Retype the listing below line for line, but only from the line with "Video frames at" down to the line with "(4.27 s to 4.60 s)", inclusive. Pictures stay out.

■ ■ ■ ■ ■

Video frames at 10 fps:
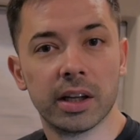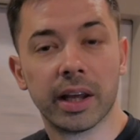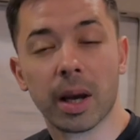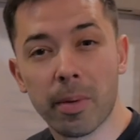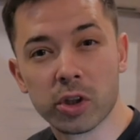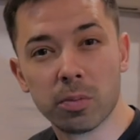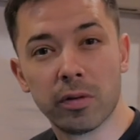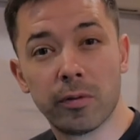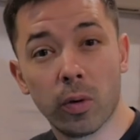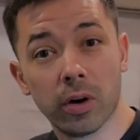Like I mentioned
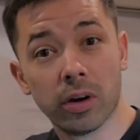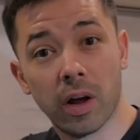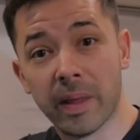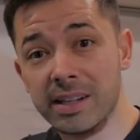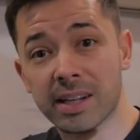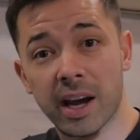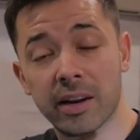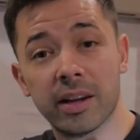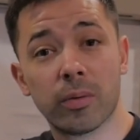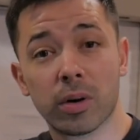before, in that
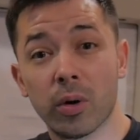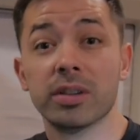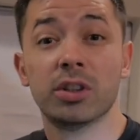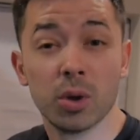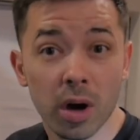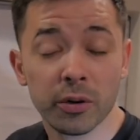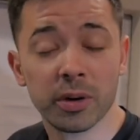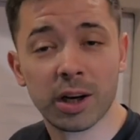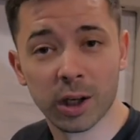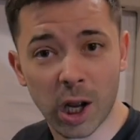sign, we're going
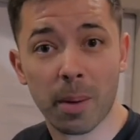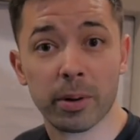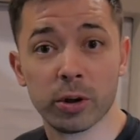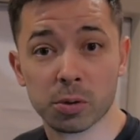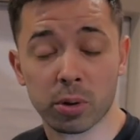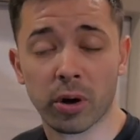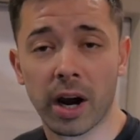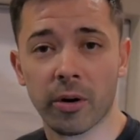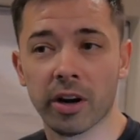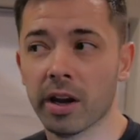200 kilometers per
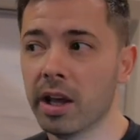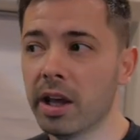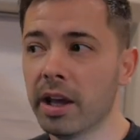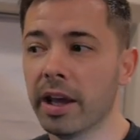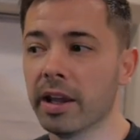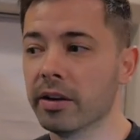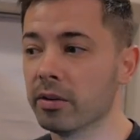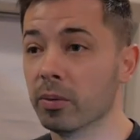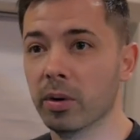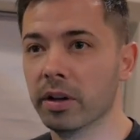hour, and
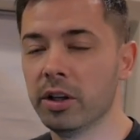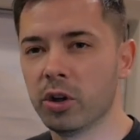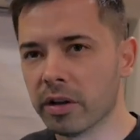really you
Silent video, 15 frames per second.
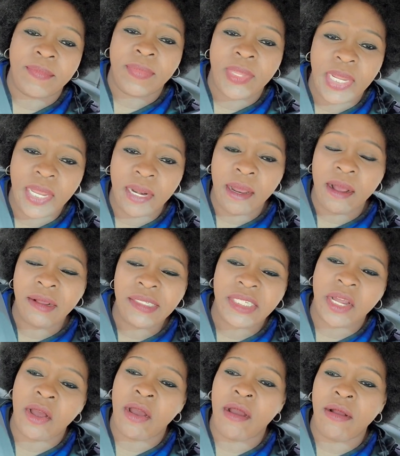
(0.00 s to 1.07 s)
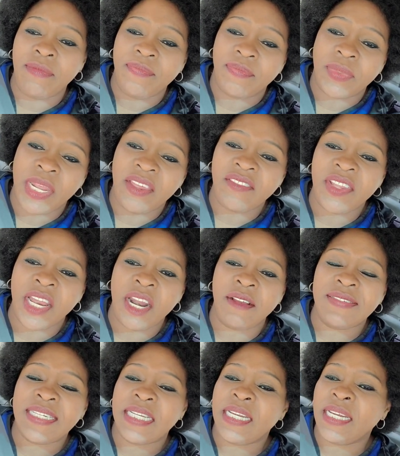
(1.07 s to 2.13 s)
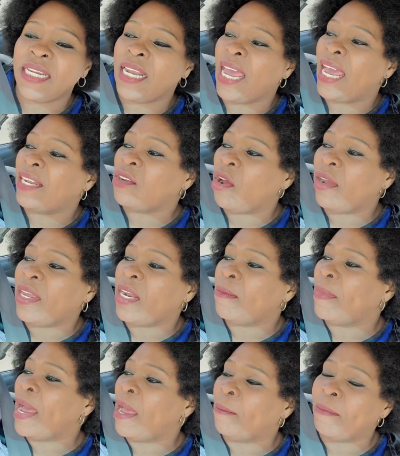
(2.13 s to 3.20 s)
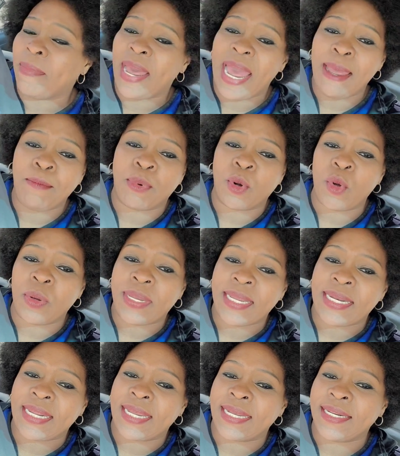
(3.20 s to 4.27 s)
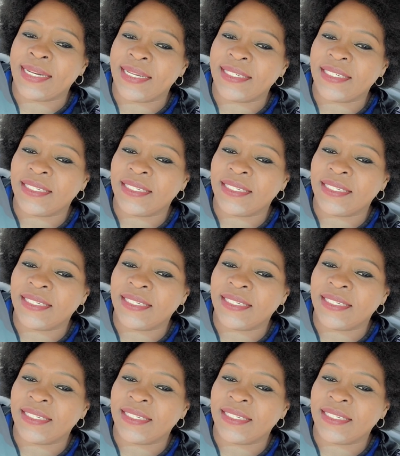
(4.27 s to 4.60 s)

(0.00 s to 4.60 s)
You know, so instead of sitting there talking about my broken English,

■ ■ ■ ■ ■

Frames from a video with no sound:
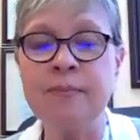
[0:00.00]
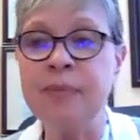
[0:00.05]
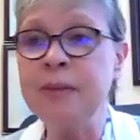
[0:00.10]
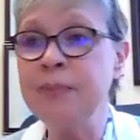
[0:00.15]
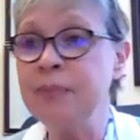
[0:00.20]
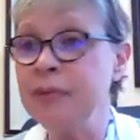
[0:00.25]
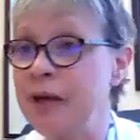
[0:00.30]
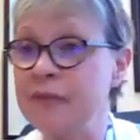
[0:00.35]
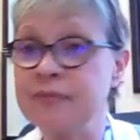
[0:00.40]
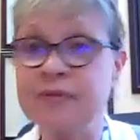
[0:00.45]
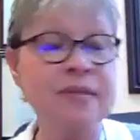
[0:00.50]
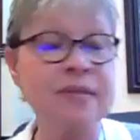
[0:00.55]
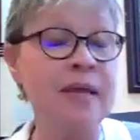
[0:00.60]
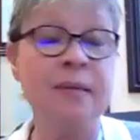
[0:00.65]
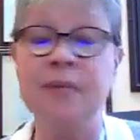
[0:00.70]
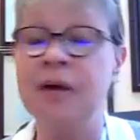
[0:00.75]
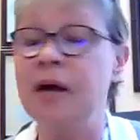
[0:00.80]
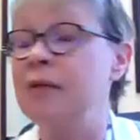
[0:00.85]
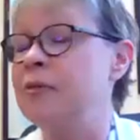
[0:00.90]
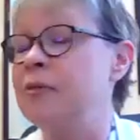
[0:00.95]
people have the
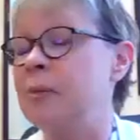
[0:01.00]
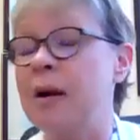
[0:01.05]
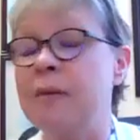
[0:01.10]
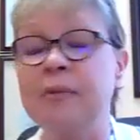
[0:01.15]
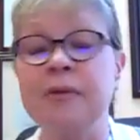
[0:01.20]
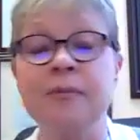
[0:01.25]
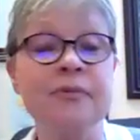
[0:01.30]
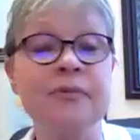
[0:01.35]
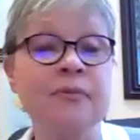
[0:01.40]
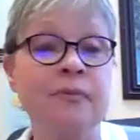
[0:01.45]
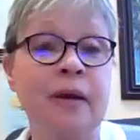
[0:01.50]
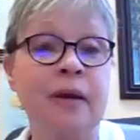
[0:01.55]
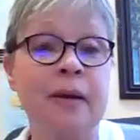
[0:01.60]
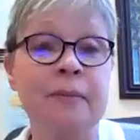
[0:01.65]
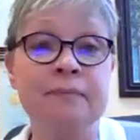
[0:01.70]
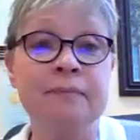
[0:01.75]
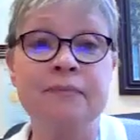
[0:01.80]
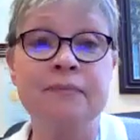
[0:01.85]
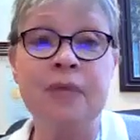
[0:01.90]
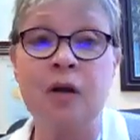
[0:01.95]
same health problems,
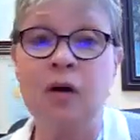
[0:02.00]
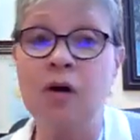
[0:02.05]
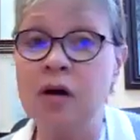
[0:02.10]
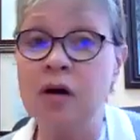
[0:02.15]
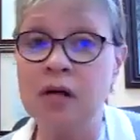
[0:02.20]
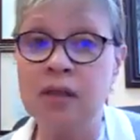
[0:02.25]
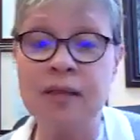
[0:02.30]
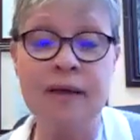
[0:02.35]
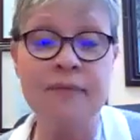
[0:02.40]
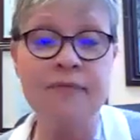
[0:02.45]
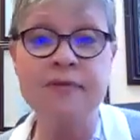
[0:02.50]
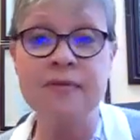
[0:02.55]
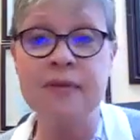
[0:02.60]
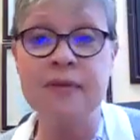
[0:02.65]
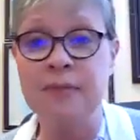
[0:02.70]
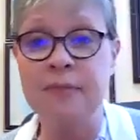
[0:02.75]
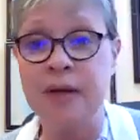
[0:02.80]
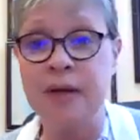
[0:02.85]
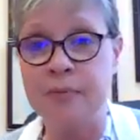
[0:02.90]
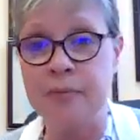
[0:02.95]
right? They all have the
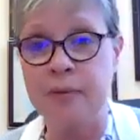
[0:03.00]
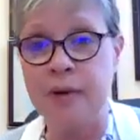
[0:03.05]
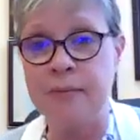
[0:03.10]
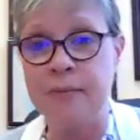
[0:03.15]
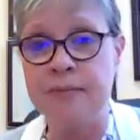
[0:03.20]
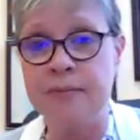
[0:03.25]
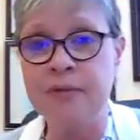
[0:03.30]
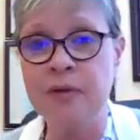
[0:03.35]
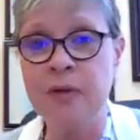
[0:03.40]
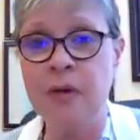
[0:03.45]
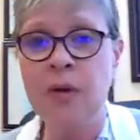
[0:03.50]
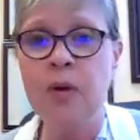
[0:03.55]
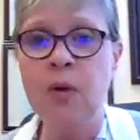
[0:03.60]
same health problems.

■ ■ ■ ■ ■

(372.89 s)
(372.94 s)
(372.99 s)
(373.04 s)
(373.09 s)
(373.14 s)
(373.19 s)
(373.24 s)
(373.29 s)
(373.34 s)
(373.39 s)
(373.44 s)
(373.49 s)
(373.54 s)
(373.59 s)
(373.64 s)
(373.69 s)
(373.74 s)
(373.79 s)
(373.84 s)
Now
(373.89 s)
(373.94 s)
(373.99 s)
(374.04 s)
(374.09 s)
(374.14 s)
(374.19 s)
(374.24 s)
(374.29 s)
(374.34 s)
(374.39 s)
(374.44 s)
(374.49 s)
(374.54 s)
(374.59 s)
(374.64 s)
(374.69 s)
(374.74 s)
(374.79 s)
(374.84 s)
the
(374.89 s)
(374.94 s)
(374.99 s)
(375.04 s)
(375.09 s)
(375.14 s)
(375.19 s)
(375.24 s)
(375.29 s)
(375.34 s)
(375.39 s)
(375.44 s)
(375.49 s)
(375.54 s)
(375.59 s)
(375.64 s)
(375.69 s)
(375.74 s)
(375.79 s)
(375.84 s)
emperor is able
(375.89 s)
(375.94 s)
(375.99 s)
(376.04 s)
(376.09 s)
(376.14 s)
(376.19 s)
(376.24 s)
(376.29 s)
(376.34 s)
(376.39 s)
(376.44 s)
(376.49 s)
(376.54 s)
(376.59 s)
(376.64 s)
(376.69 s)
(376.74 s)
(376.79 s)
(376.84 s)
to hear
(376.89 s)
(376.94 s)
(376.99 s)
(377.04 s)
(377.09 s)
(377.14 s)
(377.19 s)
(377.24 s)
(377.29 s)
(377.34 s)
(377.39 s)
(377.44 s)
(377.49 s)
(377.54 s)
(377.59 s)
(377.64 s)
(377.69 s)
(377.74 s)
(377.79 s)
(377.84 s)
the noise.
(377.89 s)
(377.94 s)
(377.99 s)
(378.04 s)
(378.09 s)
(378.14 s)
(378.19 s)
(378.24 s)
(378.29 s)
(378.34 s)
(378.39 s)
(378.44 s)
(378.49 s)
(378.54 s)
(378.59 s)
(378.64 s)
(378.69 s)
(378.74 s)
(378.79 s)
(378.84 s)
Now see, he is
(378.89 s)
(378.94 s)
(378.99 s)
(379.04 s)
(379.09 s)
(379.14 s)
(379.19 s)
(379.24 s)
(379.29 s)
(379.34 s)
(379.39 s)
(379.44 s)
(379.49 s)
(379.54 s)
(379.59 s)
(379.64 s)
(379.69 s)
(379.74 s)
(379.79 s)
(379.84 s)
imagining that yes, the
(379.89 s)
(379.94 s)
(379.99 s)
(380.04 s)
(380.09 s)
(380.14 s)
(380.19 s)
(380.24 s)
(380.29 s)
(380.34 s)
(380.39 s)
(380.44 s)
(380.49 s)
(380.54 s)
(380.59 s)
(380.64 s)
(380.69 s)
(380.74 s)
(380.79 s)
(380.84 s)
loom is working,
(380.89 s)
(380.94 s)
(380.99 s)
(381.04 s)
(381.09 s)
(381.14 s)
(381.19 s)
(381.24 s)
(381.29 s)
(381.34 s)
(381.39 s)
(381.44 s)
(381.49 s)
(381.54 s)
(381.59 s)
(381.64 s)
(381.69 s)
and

■ ■ ■ ■ ■

__Solution for this task__.
Video frames at 10 fps:
Like I mentioned
before, in that
sign, we're going
200 kilometers per
hour, and
really you
Silent video, 15 frames per second.
(0.00 s to 1.07 s)
(1.07 s to 2.13 s)
(2.13 s to 3.20 s)
(3.20 s to 4.27 s)
(4.27 s to 4.60 s)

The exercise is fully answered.